He said, 'You're doing that thing again, you know. He'll have a big, sensitive, black nose, that old bear, and there'll be some residual smell on the outside of the pack.' Kirton bent and picked up a chunk of some kind of compressed cake from the floor. It still had shreds of foil sticking to it and he looked at it reflectively. 'Gnawed by a polar bear, how about that?'

I said, 'He's certainly a light eater. He walks a hundred miles, has some fruit cake and a couple of bars of chocolate, and goes away.'

Kirton rubbed at his moustache as he looked at me. 'Tell you what I'll do. I'll take some of this junk and do some microscope work. If the bear dined here, there's gonna be saliva on these things, and saliva means bacteria. Maybe I could do a paper on it, how about that ? Saliva analysis of - damn it, what's its Latin name?'

'I don't know. Ursus something.'

'Yeah, well, Saliva Analysis of Ursus something by Joseph Kirton MD, etc. That's one nobody's done before.'

Perhaps he was right. He knew a lot more about the Arctic than I did, he knew the people here, above all he knew the feel of the place. So if Kirton found my suspicions merely amusing, perhaps I'd better forget about them. A lifetime's experience confirmed that accidents came in batches; there'd been gremlins a-plenty round the TK4 Mark One, all of them apparently inexplicable until the reason was finally discovered and we found that this gunge or that scrobbler hadn't been allowed for. He moved off, holding the ripped remnants of the emergency food pack in cupped hands. I glanced at my watch. It was after eleven. Outside the wind whistled and snow seemed to be blowing in several directions at once between the ice walls at the sides of the ramp. Feeling vaguely useless I was about to amble after him when a voice said 'Sir' and I turned to face a man with stripes on his parka who introduced himself as Sergeant Vernon and said Major Smales had instructed him to give Mr Bowes the ten-dollar tour of Camp Hundred, if Mr Bowes would like that. I said Mr Bowes would like it very much and he said it was his pleasure, sir, and we could start with the water well, which I'd probably find interesting. The well was in a trench almost at the centre of Hundred, away from the command hut, next to the mess hall, and not far from Kirton's hospital trench. At first sight, it wasn't impressive, just a four-foot-high circle of corrugated steel with a metal framework above it and a couple of pipes running from it up to the wall. I looked over the edge of the barrier and saw a dark hole. Then Sergeant Vernon flicked on a switch and the hole suddenly turned brilliantly white and beneath me appeared an astonishingly beautiful sight. The hole was only about four feet in diameter but it was very deep, and obviously widened a good deal underneath the narrow entrance.

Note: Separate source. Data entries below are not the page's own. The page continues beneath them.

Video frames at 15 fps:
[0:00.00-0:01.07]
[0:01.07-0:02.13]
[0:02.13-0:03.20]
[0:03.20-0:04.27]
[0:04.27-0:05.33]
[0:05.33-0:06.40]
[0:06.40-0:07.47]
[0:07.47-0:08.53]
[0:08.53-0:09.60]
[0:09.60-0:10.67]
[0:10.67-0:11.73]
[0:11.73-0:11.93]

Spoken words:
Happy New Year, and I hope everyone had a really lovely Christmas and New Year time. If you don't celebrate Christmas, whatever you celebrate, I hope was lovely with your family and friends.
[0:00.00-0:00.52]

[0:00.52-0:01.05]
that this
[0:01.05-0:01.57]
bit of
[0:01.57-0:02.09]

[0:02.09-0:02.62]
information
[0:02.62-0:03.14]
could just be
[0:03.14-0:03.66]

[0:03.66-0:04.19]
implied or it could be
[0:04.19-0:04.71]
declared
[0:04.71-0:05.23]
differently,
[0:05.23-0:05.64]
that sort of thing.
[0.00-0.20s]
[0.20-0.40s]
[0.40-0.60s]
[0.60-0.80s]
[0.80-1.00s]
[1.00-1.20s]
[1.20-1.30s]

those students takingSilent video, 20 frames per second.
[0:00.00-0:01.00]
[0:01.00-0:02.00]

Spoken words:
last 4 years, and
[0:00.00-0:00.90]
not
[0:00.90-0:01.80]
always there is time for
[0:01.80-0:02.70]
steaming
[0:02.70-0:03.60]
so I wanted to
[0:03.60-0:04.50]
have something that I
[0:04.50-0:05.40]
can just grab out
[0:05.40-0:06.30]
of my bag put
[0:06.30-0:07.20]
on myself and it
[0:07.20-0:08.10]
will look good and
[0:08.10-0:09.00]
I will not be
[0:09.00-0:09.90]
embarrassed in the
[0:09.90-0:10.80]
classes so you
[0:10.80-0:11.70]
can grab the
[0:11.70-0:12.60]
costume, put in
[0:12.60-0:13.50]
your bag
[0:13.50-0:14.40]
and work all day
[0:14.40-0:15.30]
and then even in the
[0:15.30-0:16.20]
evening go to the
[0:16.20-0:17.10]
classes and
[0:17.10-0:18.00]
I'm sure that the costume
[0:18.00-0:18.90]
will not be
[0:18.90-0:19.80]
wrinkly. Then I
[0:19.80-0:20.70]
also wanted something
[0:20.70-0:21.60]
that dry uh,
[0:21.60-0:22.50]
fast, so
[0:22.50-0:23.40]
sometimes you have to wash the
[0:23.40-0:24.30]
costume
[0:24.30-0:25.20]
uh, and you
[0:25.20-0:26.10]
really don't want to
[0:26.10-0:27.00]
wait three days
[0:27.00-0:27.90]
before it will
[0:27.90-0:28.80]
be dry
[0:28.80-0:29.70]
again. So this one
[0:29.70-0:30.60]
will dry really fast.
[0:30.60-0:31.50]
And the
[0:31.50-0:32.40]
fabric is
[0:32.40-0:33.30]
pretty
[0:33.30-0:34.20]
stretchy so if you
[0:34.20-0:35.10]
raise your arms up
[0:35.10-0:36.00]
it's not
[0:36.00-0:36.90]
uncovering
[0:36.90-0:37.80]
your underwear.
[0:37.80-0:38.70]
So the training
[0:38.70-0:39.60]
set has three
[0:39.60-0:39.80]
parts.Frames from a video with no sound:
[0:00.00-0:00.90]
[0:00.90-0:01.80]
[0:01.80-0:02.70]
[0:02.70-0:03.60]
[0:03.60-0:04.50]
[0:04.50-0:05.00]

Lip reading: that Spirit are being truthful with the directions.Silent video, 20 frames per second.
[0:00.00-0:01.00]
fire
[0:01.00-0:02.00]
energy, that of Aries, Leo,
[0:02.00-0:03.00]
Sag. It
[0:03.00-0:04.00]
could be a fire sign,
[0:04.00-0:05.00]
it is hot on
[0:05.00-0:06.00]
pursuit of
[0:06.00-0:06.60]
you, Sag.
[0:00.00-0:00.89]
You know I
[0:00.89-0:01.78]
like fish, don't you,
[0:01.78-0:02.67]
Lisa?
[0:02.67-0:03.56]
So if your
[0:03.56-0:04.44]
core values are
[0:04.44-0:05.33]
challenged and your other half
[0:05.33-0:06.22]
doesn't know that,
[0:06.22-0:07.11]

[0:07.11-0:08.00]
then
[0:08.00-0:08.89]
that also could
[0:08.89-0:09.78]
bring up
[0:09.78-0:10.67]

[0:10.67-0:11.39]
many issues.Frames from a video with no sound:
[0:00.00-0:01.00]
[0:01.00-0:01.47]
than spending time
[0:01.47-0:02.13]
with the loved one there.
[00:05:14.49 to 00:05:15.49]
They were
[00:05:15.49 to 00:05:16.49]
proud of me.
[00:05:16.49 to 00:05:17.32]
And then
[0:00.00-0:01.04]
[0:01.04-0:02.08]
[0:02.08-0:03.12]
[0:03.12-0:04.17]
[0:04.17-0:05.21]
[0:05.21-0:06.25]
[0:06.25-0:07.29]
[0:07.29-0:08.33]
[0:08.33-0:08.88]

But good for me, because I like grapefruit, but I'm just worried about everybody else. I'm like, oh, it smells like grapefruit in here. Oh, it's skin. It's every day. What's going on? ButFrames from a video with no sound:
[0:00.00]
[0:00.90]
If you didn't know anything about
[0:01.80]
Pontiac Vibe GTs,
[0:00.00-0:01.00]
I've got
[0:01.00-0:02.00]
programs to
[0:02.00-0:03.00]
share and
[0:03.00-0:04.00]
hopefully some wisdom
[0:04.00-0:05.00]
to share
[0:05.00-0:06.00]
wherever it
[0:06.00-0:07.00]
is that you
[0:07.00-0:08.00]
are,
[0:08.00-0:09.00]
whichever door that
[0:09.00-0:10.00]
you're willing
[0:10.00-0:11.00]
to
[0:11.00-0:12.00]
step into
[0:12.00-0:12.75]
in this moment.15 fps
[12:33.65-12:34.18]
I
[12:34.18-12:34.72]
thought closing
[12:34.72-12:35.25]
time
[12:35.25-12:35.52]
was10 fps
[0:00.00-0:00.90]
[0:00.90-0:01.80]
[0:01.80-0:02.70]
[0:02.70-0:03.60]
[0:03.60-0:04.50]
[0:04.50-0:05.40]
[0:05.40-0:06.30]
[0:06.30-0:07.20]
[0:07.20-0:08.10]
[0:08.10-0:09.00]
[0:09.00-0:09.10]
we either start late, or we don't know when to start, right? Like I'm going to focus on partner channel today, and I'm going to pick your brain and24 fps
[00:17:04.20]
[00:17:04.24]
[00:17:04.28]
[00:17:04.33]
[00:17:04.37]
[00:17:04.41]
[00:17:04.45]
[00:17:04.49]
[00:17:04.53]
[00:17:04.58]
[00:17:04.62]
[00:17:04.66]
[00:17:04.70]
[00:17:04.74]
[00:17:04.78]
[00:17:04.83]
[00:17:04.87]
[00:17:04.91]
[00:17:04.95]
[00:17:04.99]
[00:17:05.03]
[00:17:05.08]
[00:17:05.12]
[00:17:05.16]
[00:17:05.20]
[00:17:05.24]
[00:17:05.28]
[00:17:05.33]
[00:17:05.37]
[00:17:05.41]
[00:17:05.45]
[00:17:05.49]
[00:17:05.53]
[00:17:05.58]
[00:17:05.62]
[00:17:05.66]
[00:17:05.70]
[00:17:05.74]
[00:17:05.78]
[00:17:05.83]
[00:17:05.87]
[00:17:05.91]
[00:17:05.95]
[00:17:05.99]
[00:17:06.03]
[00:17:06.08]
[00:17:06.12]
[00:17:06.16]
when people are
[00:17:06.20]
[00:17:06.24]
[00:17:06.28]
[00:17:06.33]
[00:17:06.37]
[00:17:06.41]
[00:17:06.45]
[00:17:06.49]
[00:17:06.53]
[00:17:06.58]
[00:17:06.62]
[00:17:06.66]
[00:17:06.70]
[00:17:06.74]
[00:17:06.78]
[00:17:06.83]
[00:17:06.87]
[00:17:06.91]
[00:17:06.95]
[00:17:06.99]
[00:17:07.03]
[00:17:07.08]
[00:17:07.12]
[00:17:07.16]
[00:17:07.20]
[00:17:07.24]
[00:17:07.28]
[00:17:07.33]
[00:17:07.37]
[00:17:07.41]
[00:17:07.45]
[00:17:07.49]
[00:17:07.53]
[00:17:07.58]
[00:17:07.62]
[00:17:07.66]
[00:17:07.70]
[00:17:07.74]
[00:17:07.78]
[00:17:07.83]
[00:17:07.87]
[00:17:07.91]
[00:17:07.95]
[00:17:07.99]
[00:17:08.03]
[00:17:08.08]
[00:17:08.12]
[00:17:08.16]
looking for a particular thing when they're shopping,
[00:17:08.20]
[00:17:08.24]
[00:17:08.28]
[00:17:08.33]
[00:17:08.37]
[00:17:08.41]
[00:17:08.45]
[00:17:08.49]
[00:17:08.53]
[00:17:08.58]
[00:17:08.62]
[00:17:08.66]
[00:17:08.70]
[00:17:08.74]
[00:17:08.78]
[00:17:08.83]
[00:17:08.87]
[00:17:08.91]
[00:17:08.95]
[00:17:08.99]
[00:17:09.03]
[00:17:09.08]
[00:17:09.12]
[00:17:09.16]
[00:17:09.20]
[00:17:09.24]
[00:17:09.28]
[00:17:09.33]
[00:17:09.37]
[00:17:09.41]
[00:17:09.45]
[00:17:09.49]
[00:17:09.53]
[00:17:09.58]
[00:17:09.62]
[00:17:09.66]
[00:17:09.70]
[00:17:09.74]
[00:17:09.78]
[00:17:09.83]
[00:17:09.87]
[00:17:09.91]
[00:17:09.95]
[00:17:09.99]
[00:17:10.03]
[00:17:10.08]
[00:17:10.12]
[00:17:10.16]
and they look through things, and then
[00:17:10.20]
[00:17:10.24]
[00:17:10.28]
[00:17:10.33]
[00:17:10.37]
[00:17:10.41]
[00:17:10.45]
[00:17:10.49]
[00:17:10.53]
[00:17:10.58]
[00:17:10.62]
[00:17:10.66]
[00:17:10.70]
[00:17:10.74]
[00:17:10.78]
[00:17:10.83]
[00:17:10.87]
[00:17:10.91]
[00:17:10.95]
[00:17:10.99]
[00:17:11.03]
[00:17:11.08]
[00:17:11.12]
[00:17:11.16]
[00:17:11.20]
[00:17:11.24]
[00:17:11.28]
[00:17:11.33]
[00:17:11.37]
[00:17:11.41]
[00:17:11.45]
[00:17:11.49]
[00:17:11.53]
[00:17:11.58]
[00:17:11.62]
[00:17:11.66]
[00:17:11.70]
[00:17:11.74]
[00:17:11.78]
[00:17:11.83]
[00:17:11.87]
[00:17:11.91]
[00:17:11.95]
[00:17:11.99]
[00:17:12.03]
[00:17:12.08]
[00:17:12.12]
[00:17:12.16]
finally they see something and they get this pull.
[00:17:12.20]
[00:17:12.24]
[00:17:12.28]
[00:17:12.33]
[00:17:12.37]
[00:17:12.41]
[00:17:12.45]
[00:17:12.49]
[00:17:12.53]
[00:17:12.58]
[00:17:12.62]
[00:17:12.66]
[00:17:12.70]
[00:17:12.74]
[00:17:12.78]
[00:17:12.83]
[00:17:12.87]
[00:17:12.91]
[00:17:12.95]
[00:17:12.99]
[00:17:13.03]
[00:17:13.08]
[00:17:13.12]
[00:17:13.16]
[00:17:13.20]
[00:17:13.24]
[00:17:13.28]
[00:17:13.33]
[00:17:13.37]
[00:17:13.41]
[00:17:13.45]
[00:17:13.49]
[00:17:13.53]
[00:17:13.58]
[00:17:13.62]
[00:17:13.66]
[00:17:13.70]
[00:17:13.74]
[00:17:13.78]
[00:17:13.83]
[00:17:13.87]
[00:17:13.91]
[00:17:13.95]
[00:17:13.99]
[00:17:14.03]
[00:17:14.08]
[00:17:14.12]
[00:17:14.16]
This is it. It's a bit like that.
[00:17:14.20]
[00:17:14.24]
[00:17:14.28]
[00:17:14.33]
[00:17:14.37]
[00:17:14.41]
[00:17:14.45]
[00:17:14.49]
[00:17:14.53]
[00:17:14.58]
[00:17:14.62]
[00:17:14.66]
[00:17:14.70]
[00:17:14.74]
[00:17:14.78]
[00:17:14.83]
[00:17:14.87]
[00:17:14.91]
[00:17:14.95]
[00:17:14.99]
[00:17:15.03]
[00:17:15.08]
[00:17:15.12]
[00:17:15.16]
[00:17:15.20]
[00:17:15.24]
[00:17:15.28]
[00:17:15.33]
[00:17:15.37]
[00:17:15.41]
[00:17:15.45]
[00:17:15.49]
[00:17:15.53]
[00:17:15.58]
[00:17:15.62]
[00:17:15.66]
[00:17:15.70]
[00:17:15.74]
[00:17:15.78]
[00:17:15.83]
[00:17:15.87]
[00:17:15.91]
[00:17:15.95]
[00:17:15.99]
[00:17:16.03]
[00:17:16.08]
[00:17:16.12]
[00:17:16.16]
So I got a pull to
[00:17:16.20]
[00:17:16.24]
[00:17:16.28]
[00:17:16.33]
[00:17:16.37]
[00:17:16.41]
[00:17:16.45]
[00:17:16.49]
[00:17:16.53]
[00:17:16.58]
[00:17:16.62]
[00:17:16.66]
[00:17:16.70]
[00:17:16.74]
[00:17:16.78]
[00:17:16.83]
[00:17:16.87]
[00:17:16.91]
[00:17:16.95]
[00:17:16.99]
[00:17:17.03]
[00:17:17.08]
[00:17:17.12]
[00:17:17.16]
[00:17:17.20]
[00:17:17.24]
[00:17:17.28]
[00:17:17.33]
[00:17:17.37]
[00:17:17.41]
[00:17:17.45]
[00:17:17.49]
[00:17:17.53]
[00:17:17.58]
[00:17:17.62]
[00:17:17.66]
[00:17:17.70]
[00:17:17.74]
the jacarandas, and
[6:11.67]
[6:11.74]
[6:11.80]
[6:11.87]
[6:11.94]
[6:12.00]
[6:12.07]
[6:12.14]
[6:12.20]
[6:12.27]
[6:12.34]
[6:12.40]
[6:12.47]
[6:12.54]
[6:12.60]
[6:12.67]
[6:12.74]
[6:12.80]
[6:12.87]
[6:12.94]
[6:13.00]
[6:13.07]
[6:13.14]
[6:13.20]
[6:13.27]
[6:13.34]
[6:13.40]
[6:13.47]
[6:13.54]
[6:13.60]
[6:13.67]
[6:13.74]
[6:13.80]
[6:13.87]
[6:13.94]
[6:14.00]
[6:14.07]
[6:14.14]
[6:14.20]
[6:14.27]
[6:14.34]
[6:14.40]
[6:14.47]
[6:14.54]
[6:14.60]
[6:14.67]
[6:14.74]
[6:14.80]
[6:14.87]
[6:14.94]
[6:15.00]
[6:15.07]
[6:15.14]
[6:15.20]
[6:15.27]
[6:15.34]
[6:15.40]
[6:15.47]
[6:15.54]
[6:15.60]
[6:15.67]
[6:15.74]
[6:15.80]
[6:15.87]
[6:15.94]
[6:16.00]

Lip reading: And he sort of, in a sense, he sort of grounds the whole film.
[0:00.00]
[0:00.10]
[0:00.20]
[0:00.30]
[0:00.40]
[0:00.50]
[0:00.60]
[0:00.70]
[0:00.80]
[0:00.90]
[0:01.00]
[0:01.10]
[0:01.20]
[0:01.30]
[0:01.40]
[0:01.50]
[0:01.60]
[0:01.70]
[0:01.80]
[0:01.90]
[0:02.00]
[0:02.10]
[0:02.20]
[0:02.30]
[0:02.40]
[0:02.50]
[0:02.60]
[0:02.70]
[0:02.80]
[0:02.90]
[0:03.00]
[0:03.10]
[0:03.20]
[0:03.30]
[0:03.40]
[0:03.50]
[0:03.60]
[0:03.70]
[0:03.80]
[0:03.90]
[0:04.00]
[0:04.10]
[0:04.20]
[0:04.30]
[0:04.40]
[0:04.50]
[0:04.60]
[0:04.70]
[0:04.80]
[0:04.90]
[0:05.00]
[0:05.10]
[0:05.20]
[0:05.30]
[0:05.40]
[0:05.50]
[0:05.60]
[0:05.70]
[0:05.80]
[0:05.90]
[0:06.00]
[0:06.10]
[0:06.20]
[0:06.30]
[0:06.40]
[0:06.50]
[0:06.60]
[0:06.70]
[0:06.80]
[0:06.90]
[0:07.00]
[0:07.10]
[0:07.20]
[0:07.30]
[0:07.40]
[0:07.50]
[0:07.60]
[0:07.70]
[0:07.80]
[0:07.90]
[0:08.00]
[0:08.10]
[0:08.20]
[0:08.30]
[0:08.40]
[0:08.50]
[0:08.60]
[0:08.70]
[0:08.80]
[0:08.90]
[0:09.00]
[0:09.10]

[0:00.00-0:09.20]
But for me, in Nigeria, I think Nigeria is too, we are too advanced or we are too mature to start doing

'What makes Hundred unique in Cold Regions Research installations,' Veron said, 'is that we can turn on heat and water in real quantity. So we have comfort. Heat, as you know, comes from the reactor, and with plenty of it, we can have all the water we need. This is the system that supplies it.'

'By melting snow, of course?'

'That's right. When Hundred opened, this well was started.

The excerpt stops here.